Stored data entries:
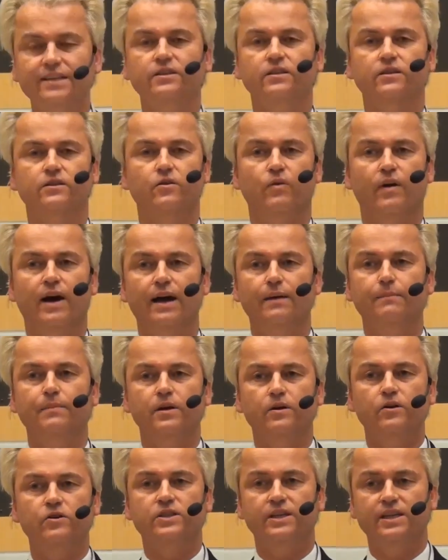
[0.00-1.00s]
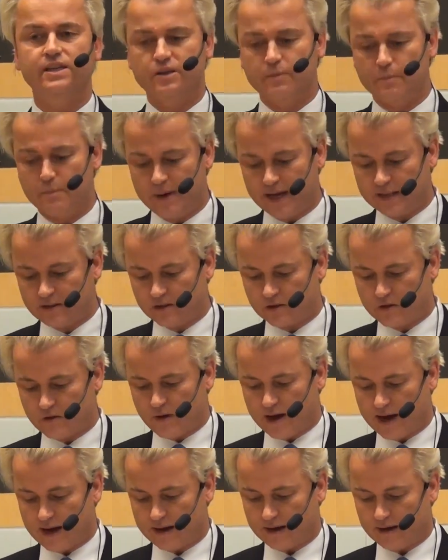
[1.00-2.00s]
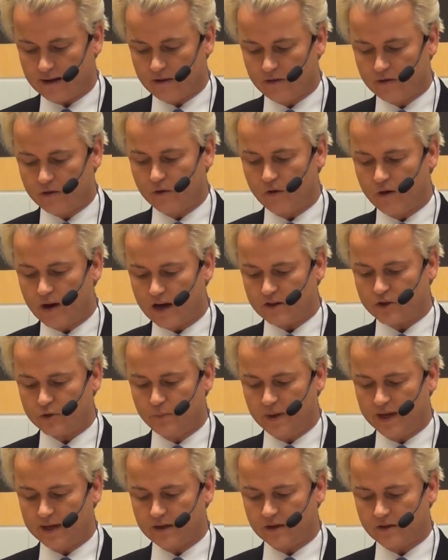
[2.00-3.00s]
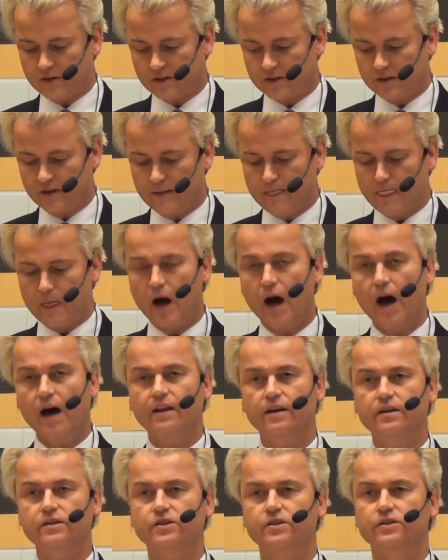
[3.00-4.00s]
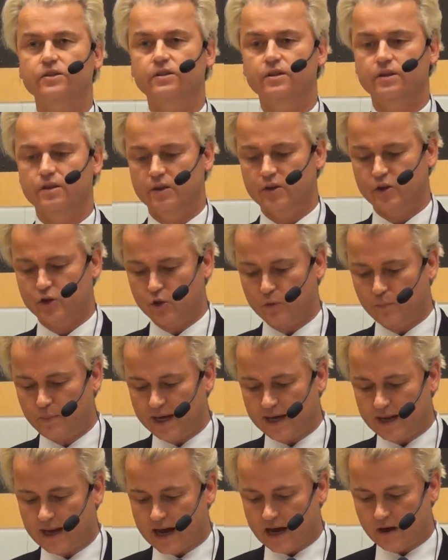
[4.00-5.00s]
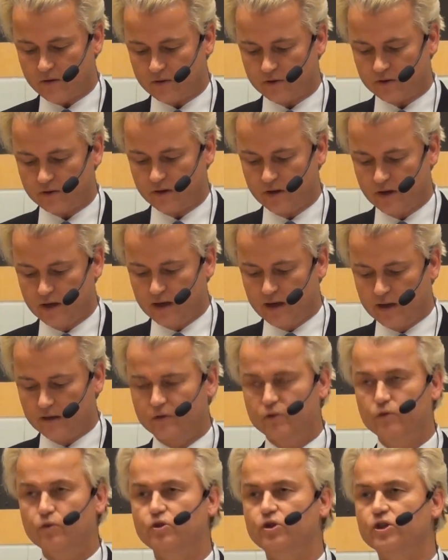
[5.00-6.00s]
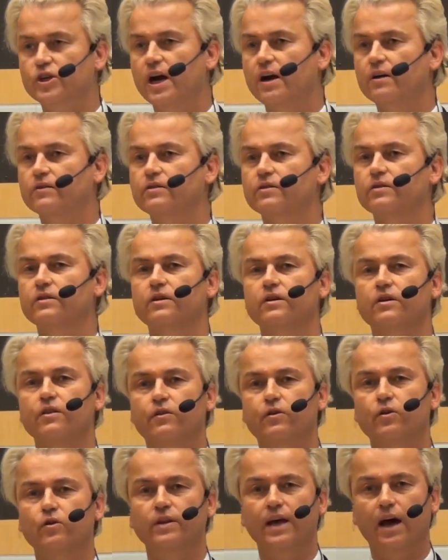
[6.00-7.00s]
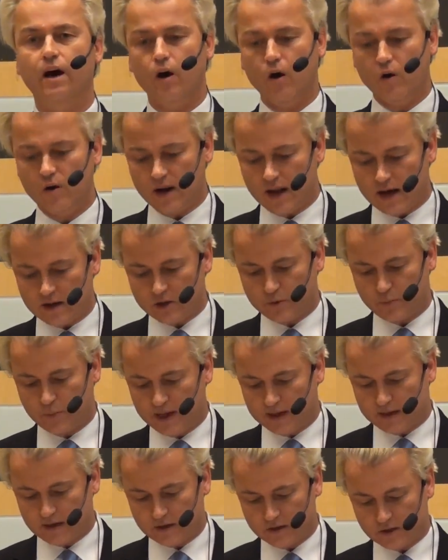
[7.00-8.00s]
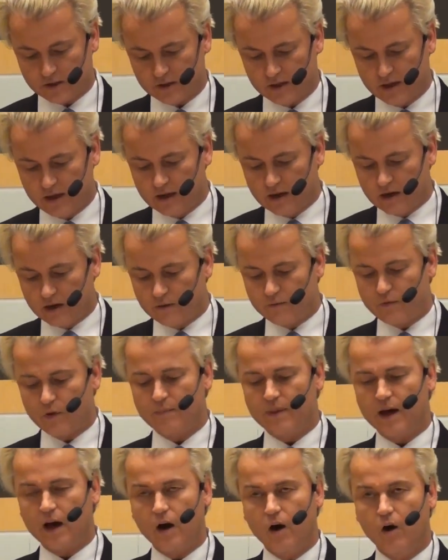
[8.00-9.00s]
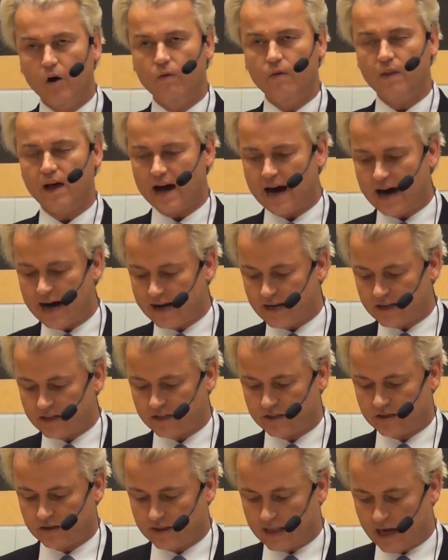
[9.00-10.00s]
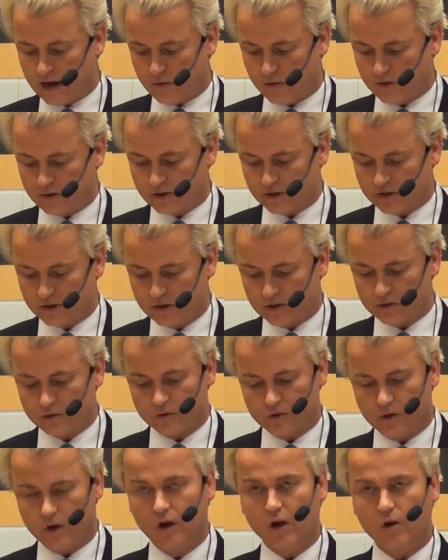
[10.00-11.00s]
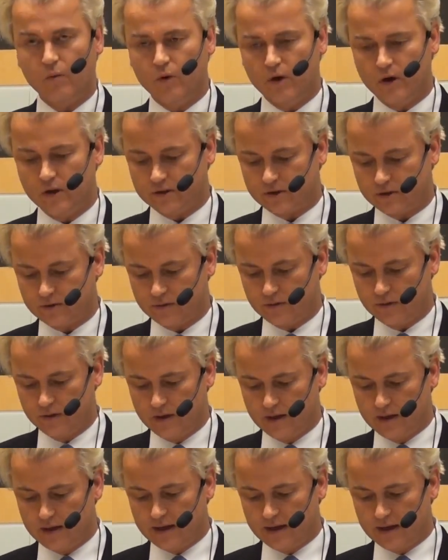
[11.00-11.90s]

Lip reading: battle cry, because it is a battle cry through loudspeakers, others should be allowed to shout through their own loudspeakers from their own highest towers to the whole world,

**Task goal**
When a record holds a picture, leave that picture out; copy the rest verbatim.

**Answer for the task**
[0.00-1.00s]
[1.00-2.00s]
[2.00-3.00s]
[3.00-4.00s]
[4.00-5.00s]
[5.00-6.00s]
[6.00-7.00s]
[7.00-8.00s]
[8.00-9.00s]
[9.00-10.00s]
[10.00-11.00s]
[11.00-11.90s]

Lip reading: battle cry, because it is a battle cry through loudspeakers, others should be allowed to shout through their own loudspeakers from their own highest towers to the whole world,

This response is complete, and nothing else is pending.